[Work required]
Print all the data that follows exactly, images excluded.

##############################

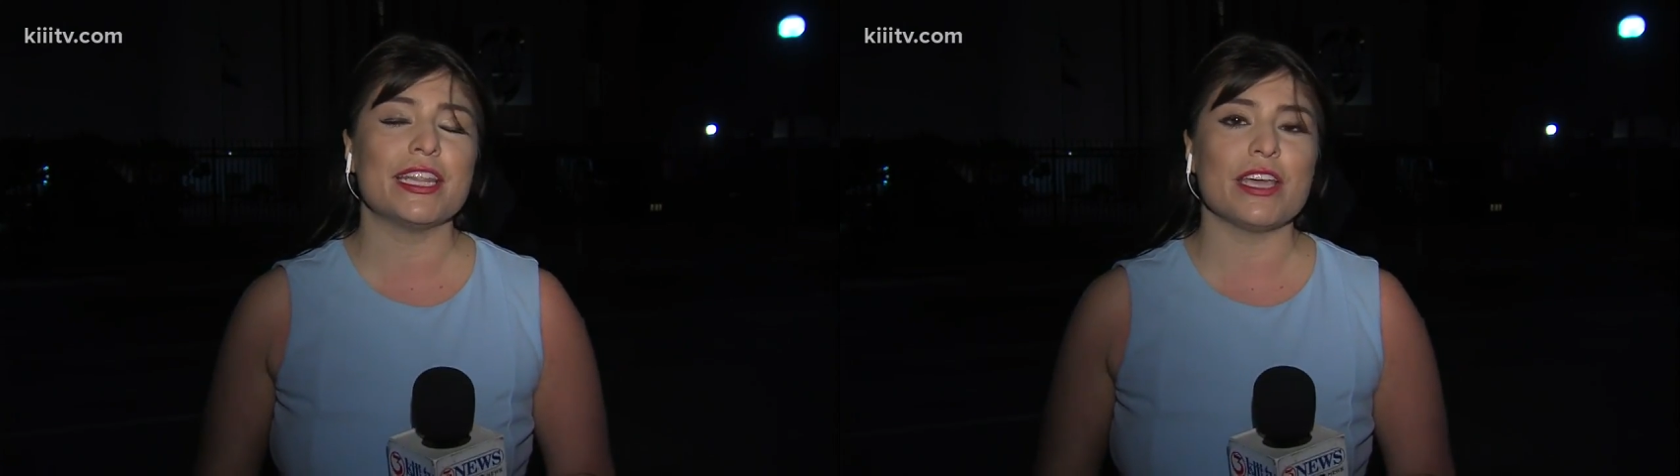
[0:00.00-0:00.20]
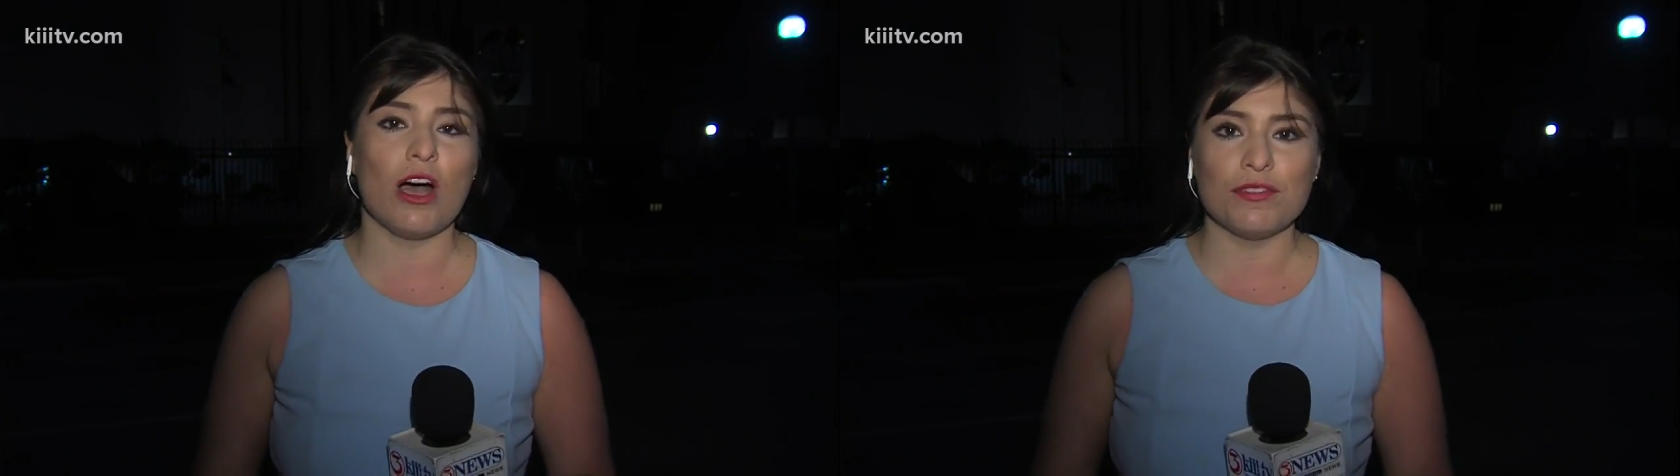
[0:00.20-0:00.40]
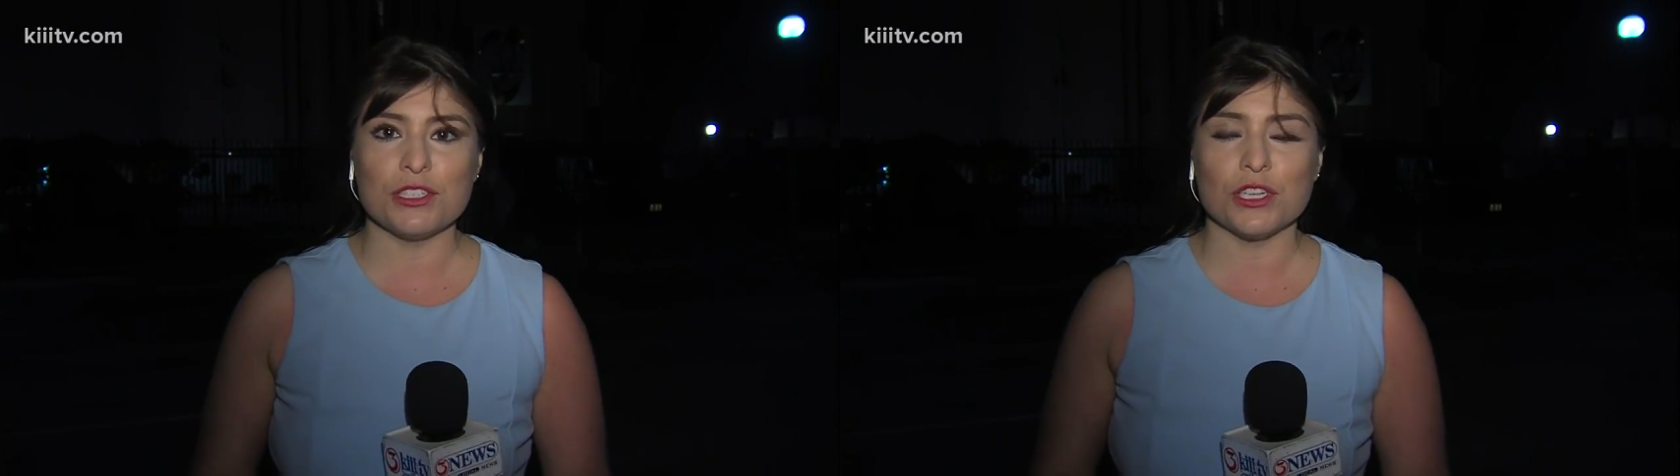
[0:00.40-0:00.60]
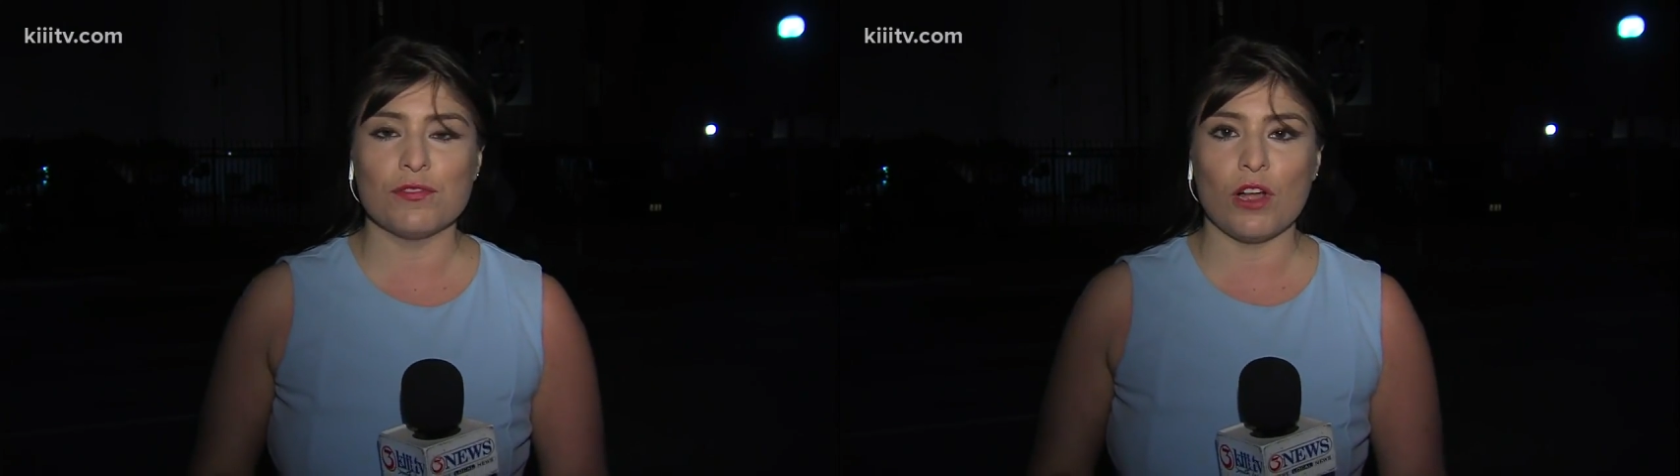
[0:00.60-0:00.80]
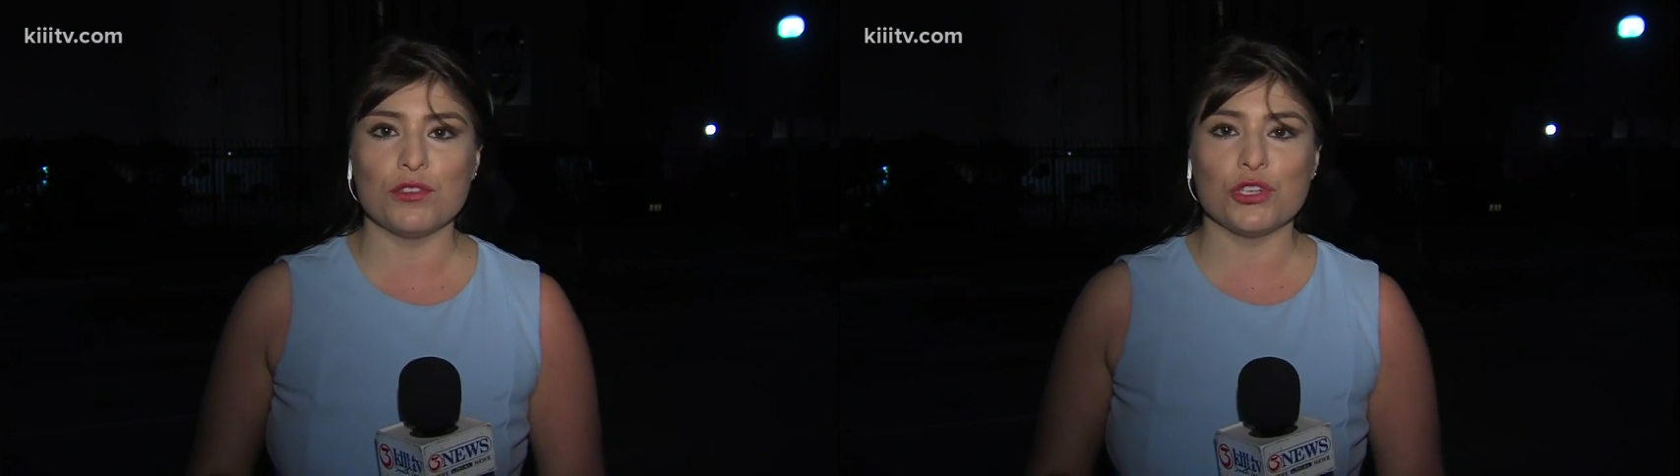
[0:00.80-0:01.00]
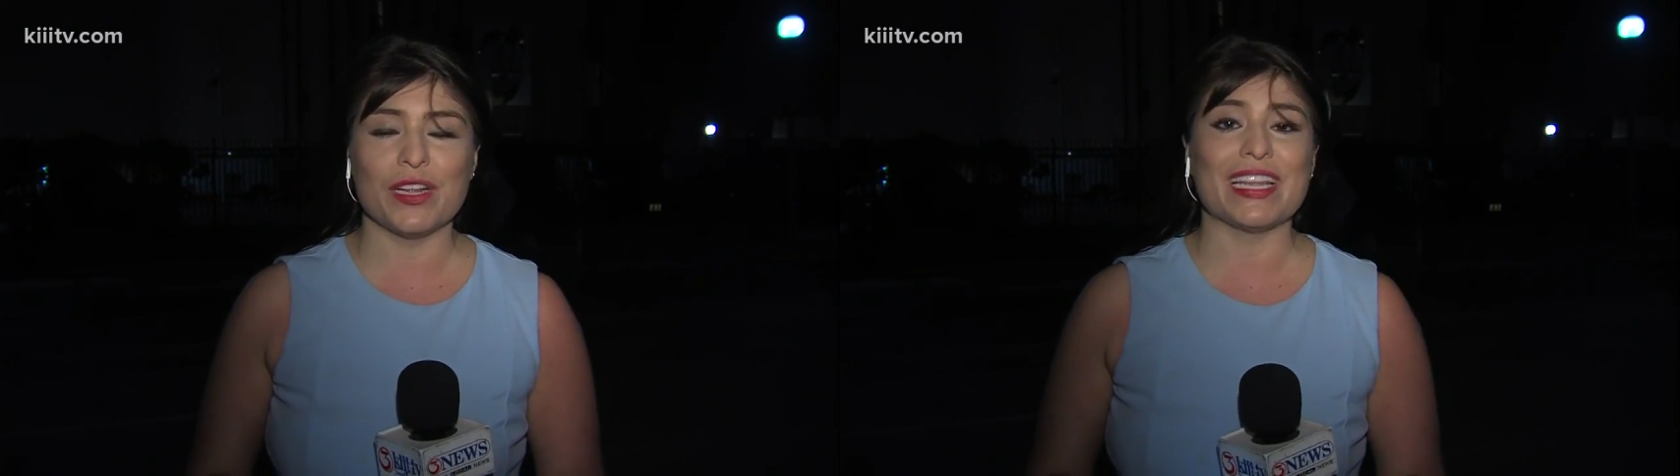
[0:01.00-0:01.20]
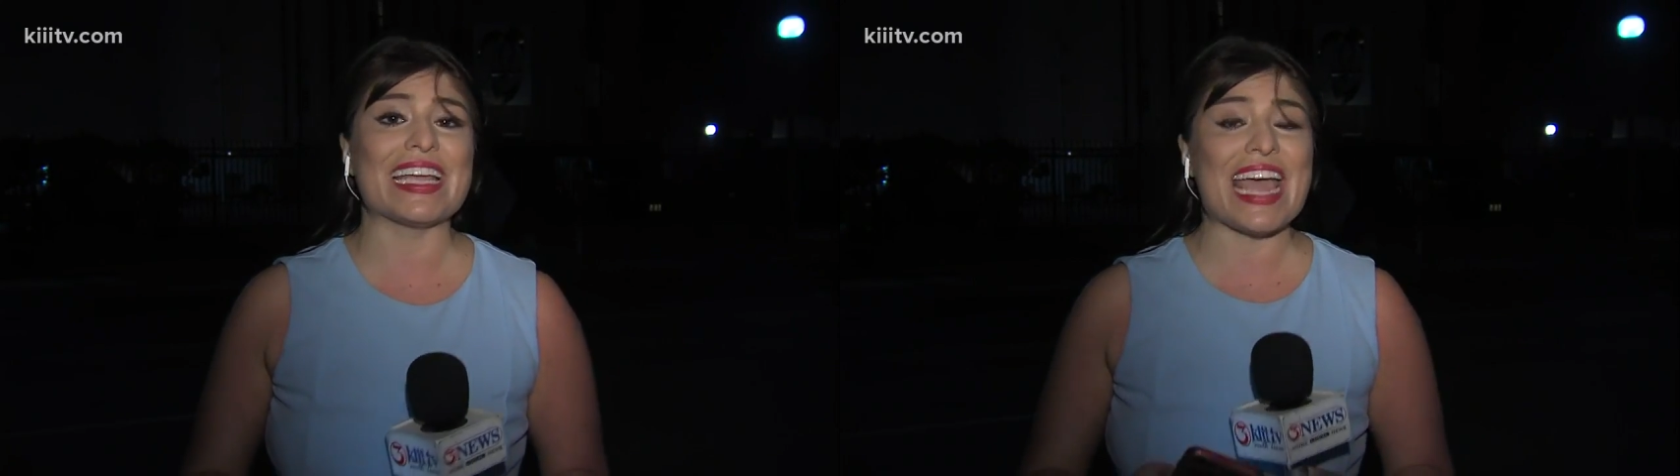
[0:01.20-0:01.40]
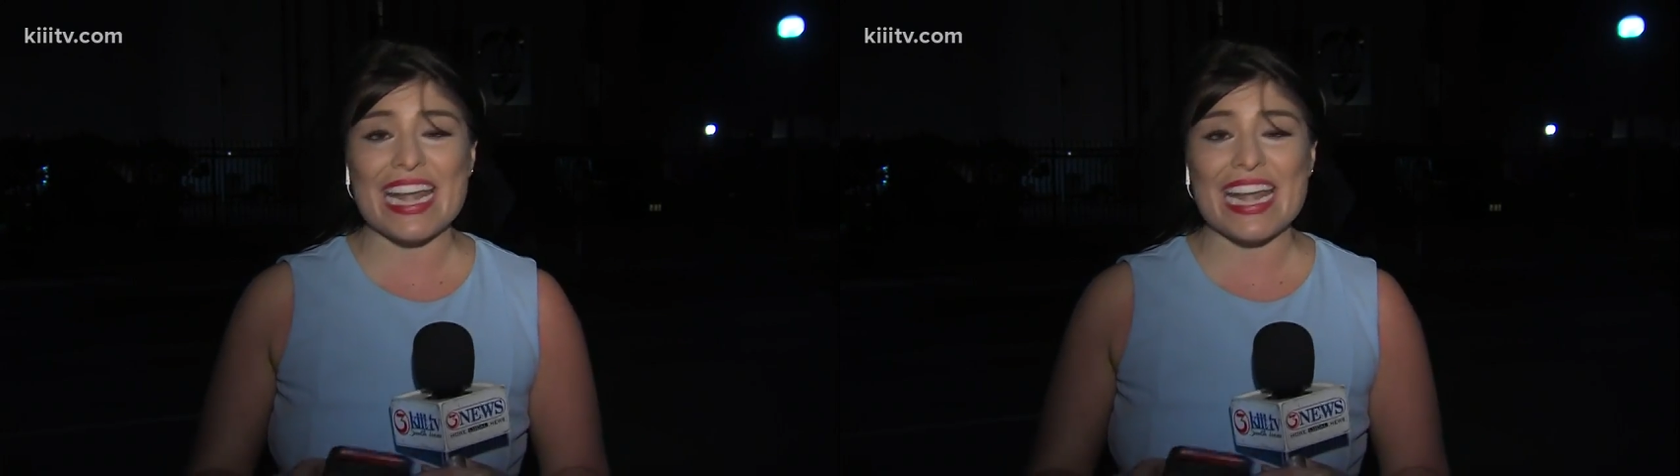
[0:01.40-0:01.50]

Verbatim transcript: the officer involved shooting like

##############################

[Problem solution]
[0:00.00-0:00.20]
[0:00.20-0:00.40]
[0:00.40-0:00.60]
[0:00.60-0:00.80]
[0:00.80-0:01.00]
[0:01.00-0:01.20]
[0:01.20-0:01.40]
[0:01.40-0:01.50]

Verbatim transcript: the officer involved shooting like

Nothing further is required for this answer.